Stored data entries
= Beginning of Section =

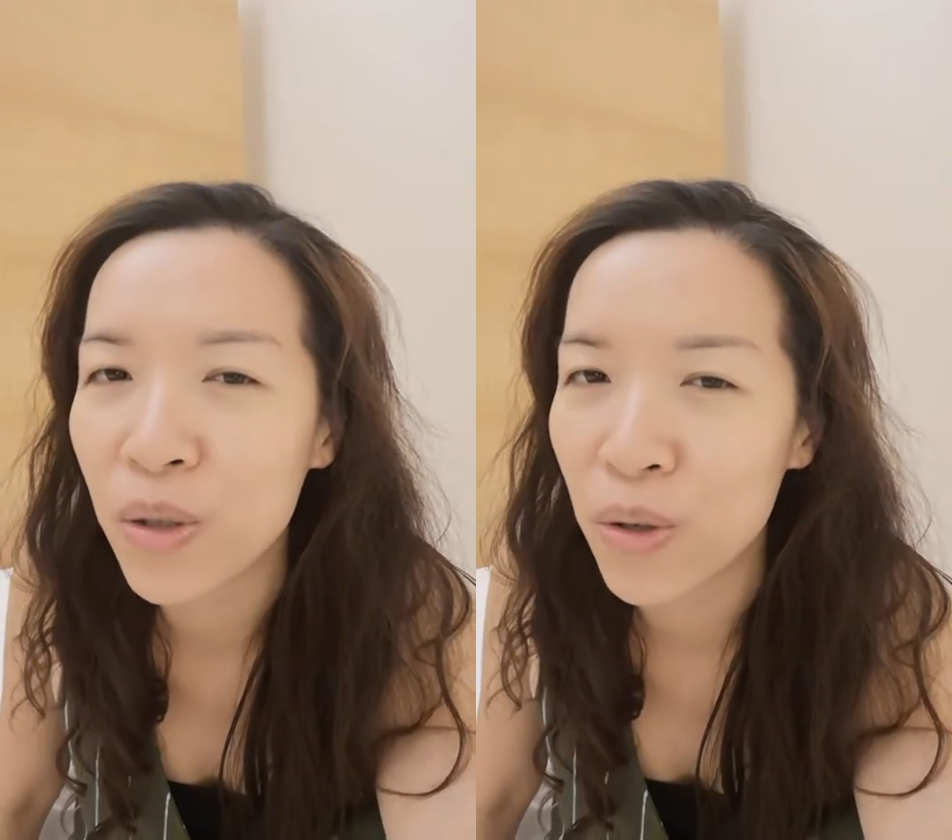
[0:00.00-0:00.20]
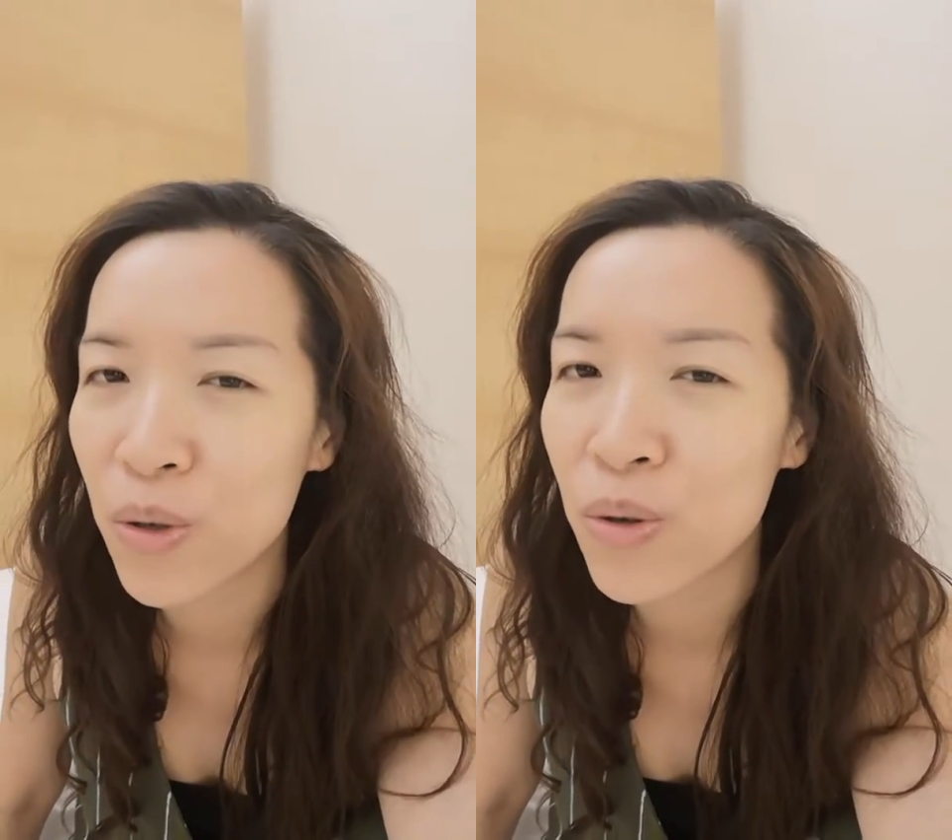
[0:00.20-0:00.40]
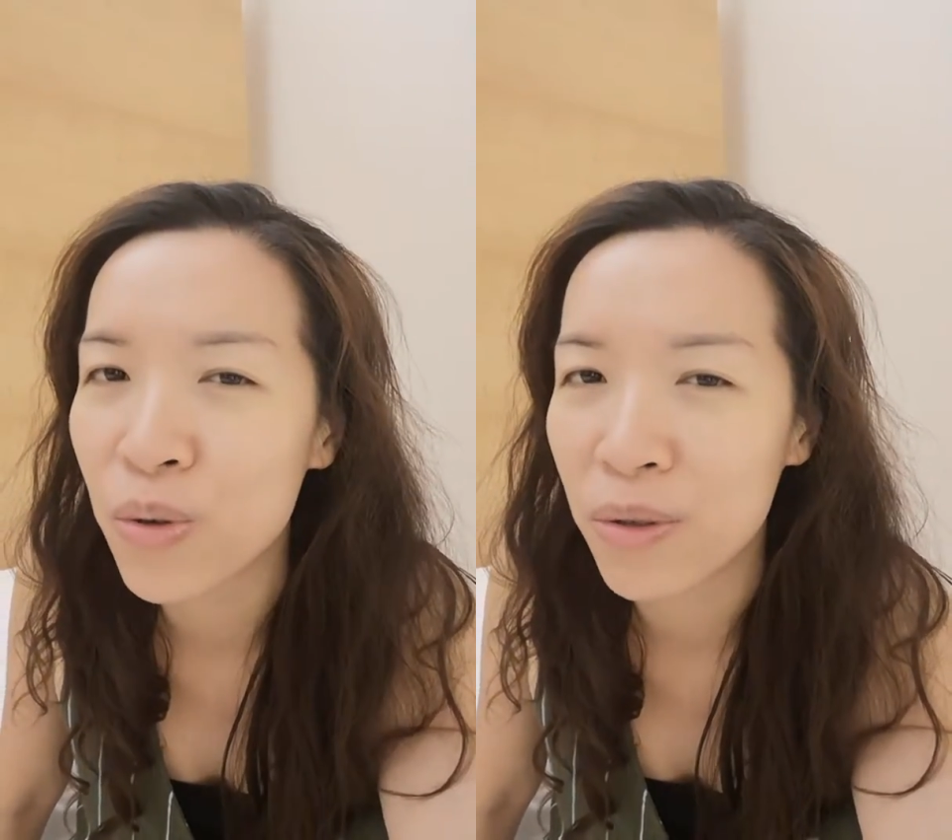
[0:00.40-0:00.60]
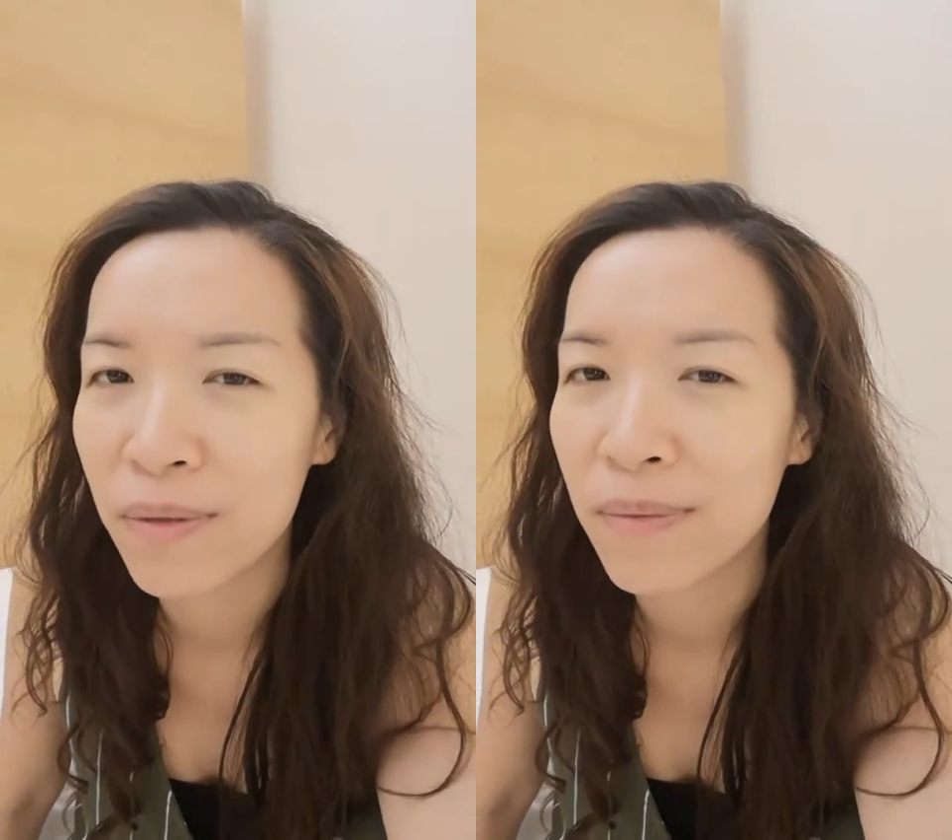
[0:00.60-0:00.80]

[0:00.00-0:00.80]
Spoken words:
to you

= End of Section =

Reproduce the data above in full, exactly, with the images removed.

[0:00.00-0:00.20]
[0:00.20-0:00.40]
[0:00.40-0:00.60]
[0:00.60-0:00.80]

[0:00.00-0:00.80]
Spoken words:
to you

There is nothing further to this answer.